Yes, maybe. The implementation is already getting a little out of hand. The implementation currently returns the result of RECORD, installed-files.txt, or SOURCES.txt. I guess it could additionally fall back to attempting to enumerate files from the dist-info directory, but now there would be another hidden variant of the behavior (sometimes users would get the full file list and other times invisibly only get the metadata files). That all seems undesirable on the whole.

  • could we have a reliable retrieval mechanism for license files. Maybe it does not have to rely on files(), it could use the value of License-File in METADATA...

This approach sounds closer to viable. Oh!
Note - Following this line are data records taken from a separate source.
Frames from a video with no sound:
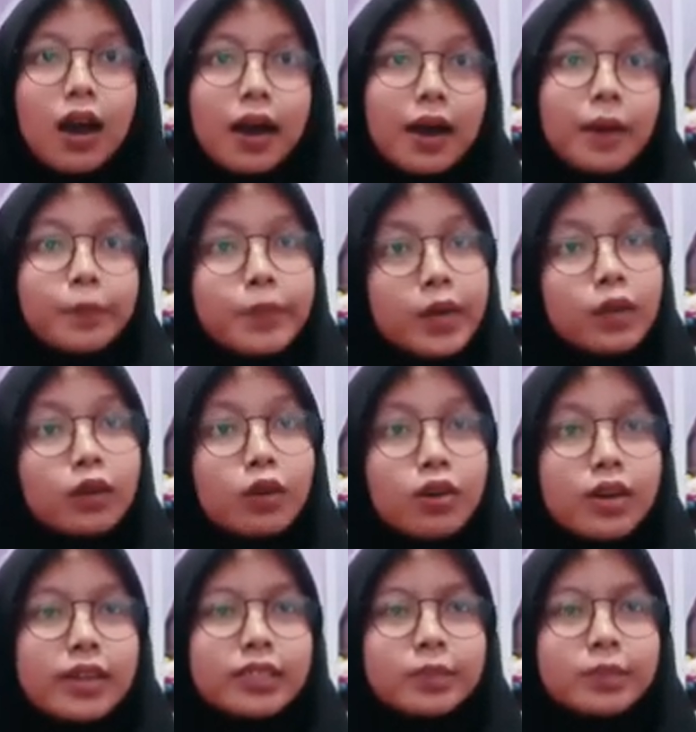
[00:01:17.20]
Merlot
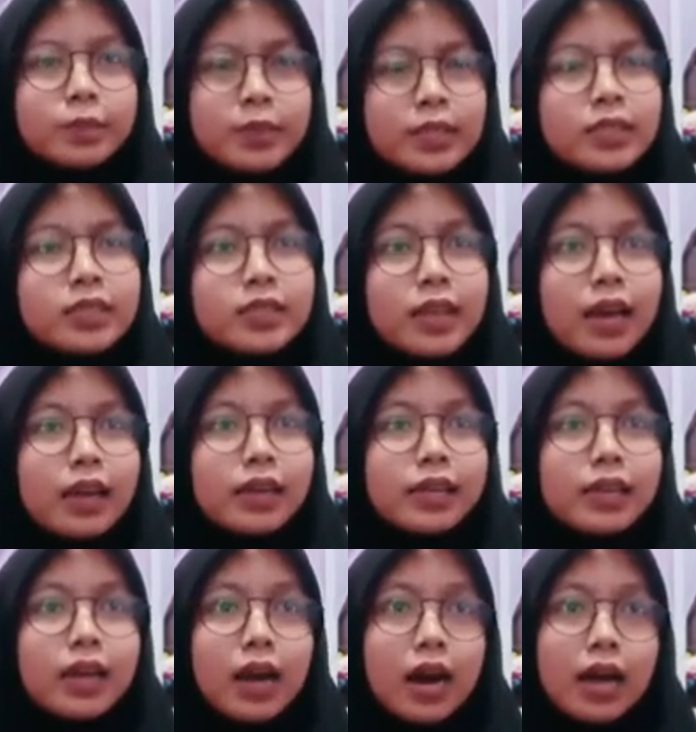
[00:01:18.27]
explains that he
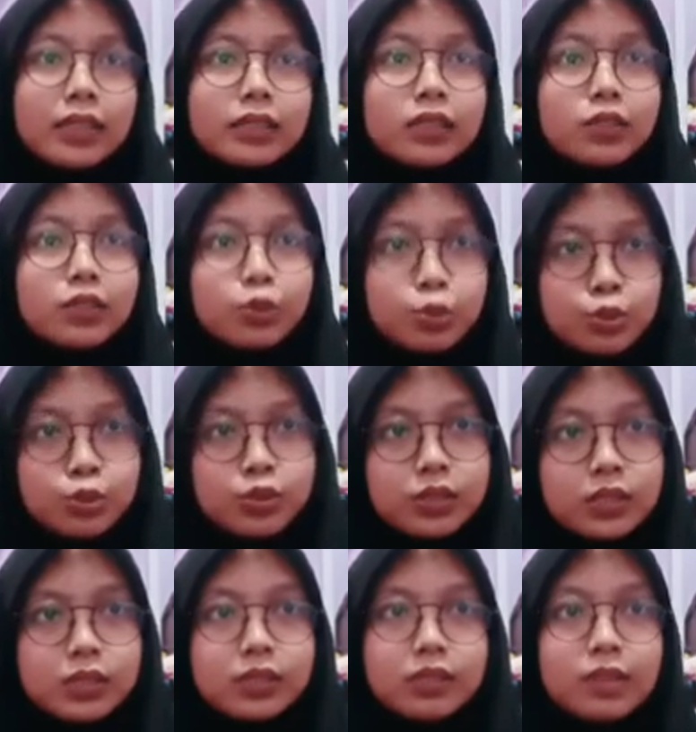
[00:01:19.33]
undertook the
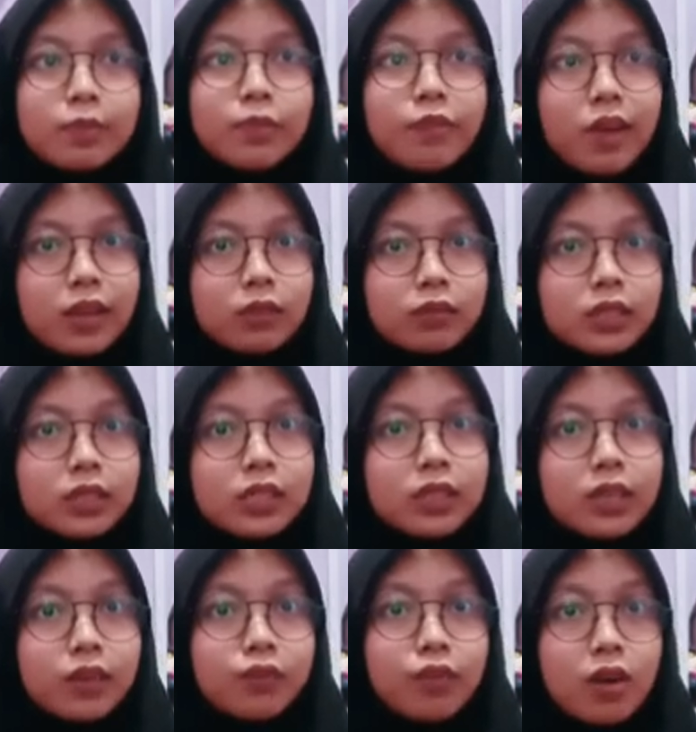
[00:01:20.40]
trip while working
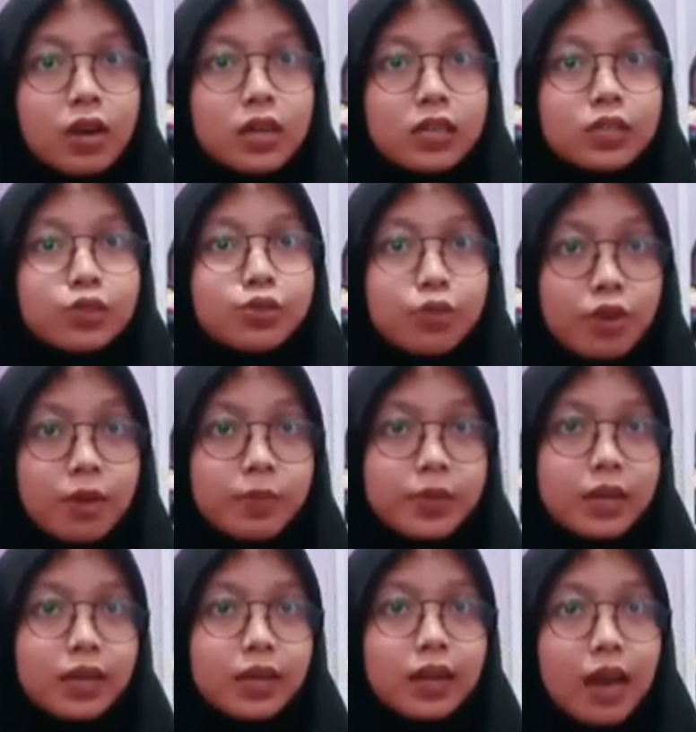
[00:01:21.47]
for a
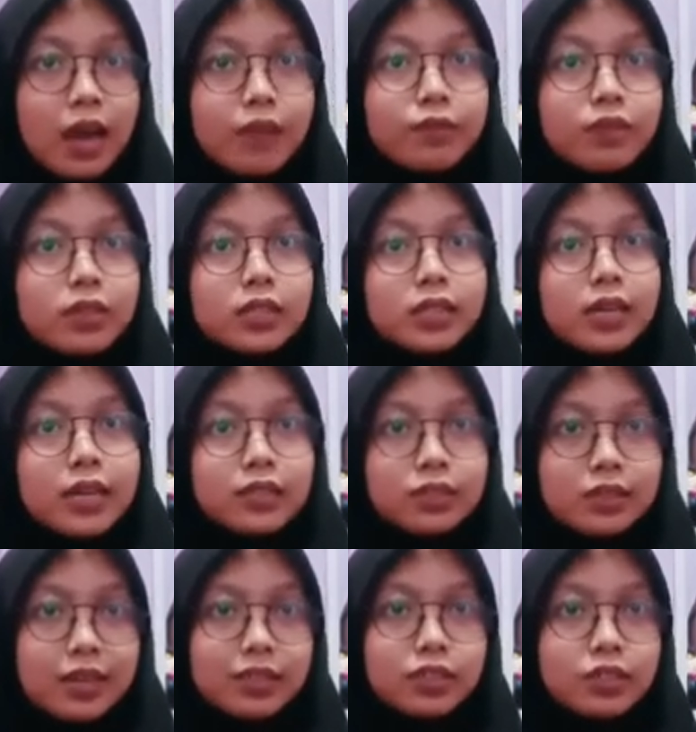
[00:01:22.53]
European ivory
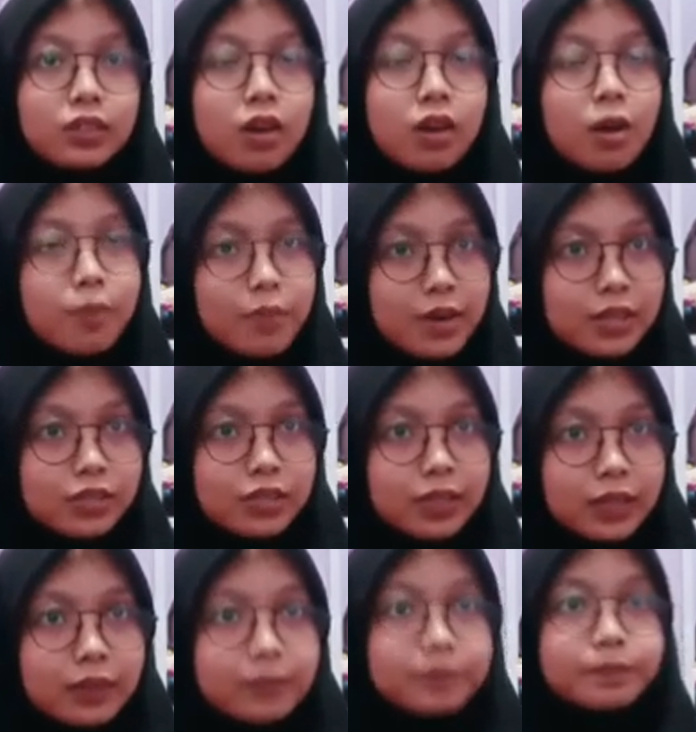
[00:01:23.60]
extraction operation.
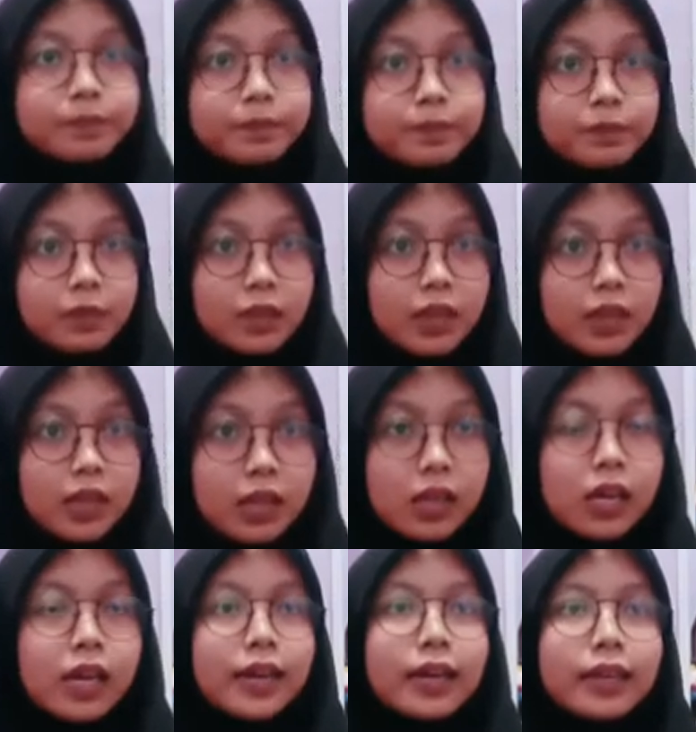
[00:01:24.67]

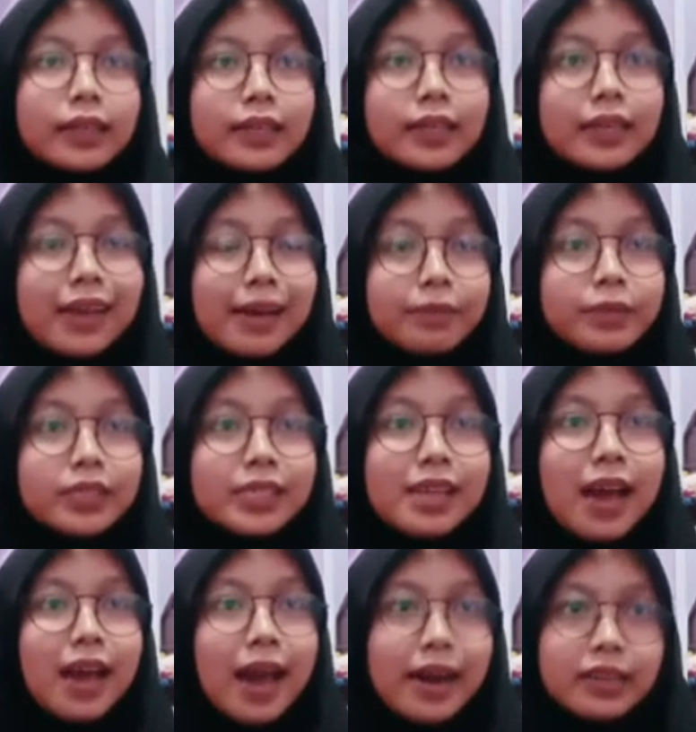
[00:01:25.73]
The company
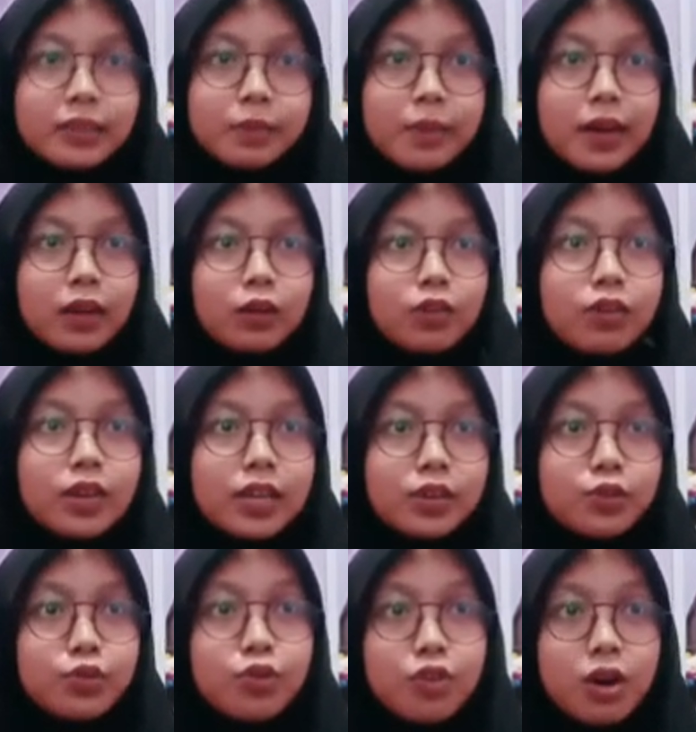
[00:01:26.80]
hired Merlot in
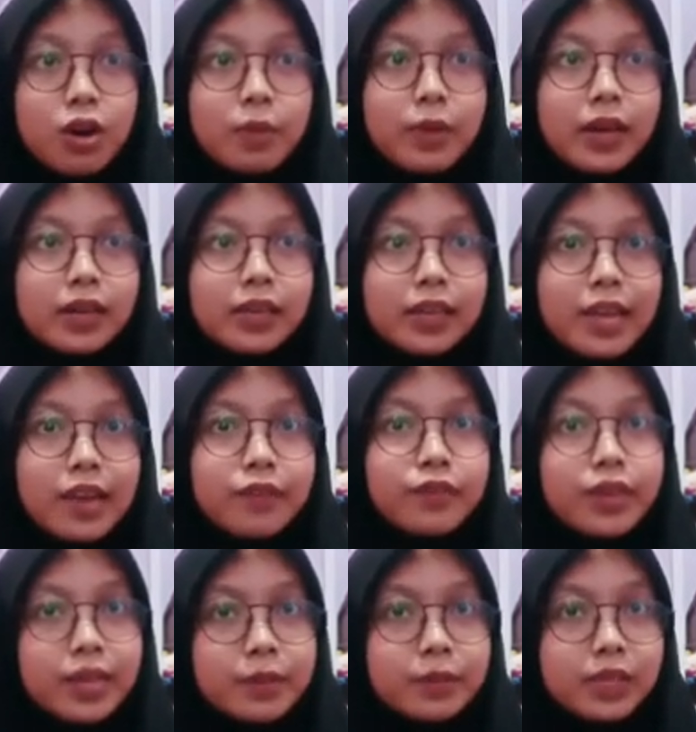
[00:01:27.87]
Europe and gave
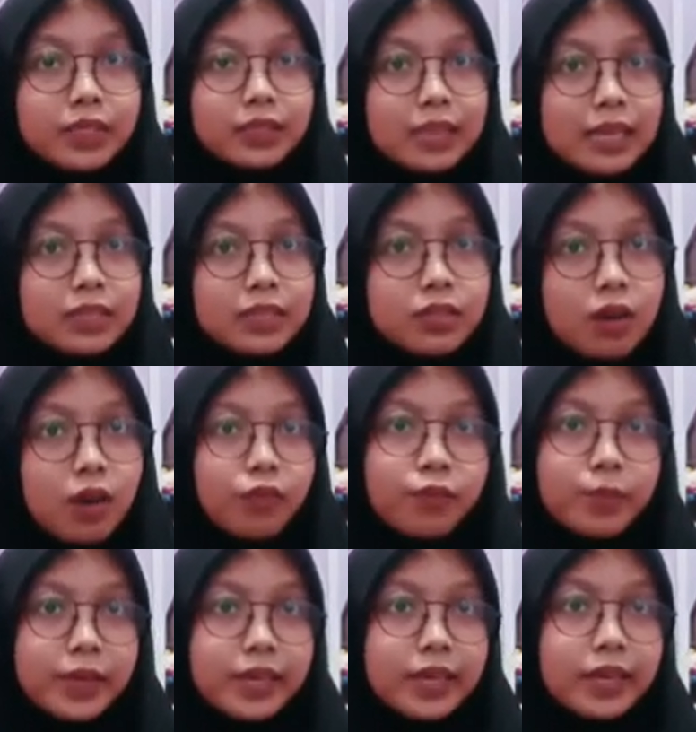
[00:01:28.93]
him the task of
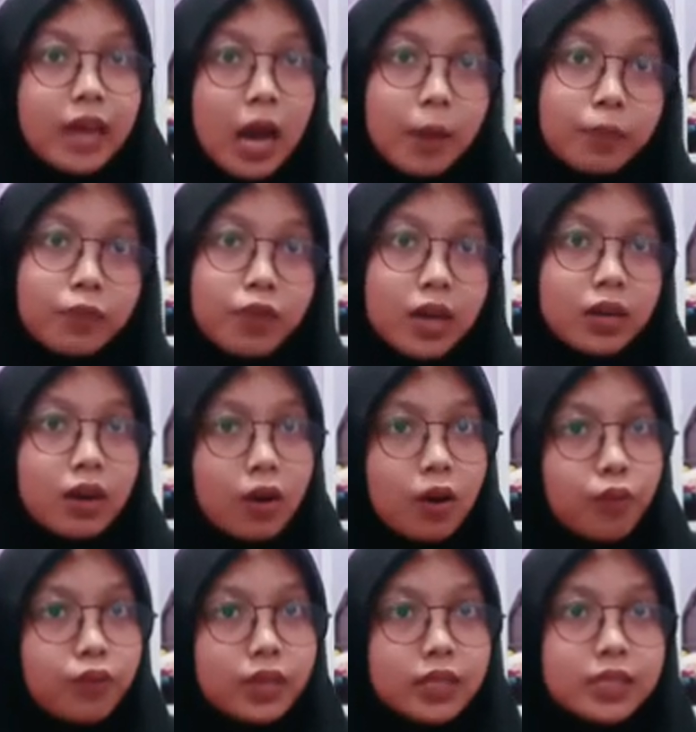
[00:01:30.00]
picking up one of
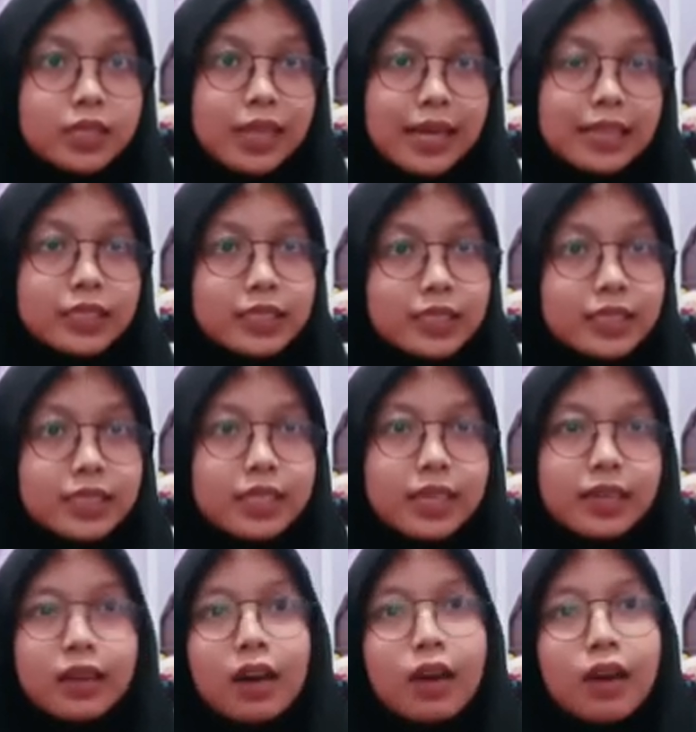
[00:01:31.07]
its agents in
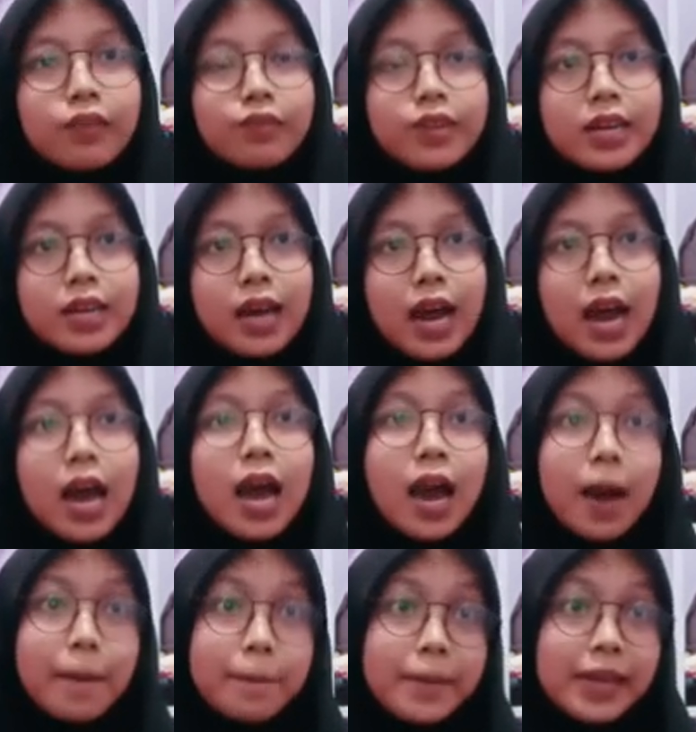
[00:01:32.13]
Africa, a
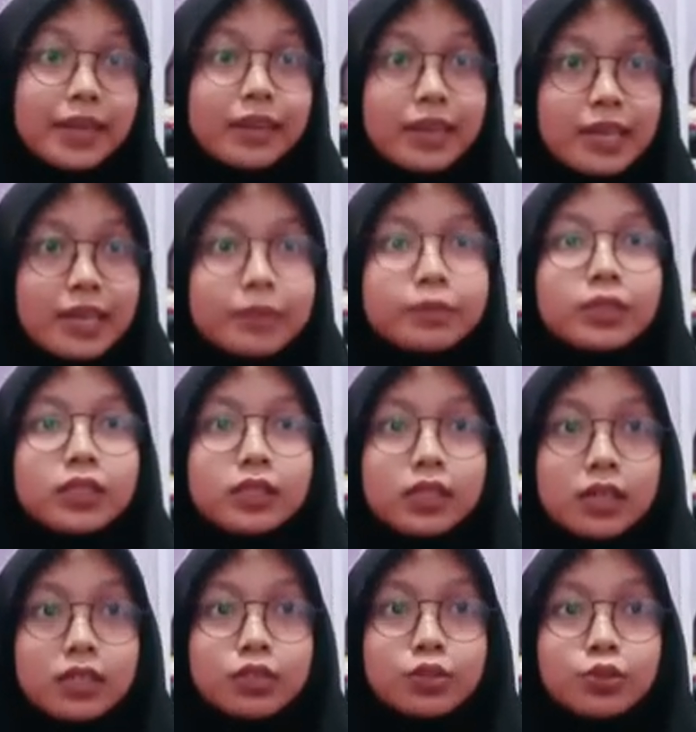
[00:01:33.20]
man named
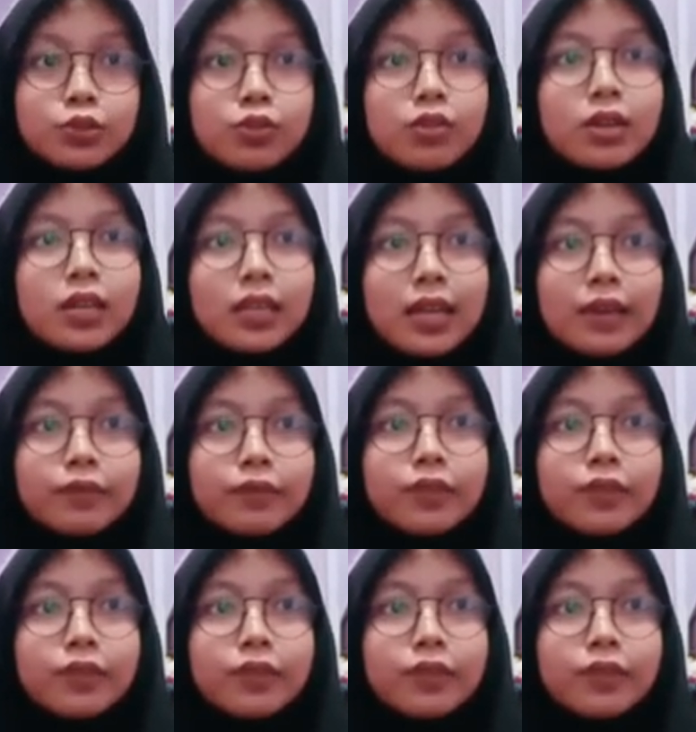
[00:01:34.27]
Kurtz, to relieve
If License-File is defined in METADATA and the packaging spec indicates that the License-File can be found in the metadata directory, it should be possible to just read it/them:

 ~ $ pip-run setuptools -- -q
>>> import importlib.metadata as md
>>> dist = md.distribution('setuptools')
>>> dist.metadata.get_all('License-File')
['LICENSE']
>>> dist.read_text('LICENSE')[:10]
'Copyright '

Does that provide everything you need?

jaraco commented 1 year ago

@abravalheri Does that snippet not illustrate a way to satisfy the need of the reported issue?

abravalheri commented 1 year ago

Yes, thank you very much @jaraco. Sorry for the delay in replying.

Probably this solution will work independently from backend once the new PEP is approved.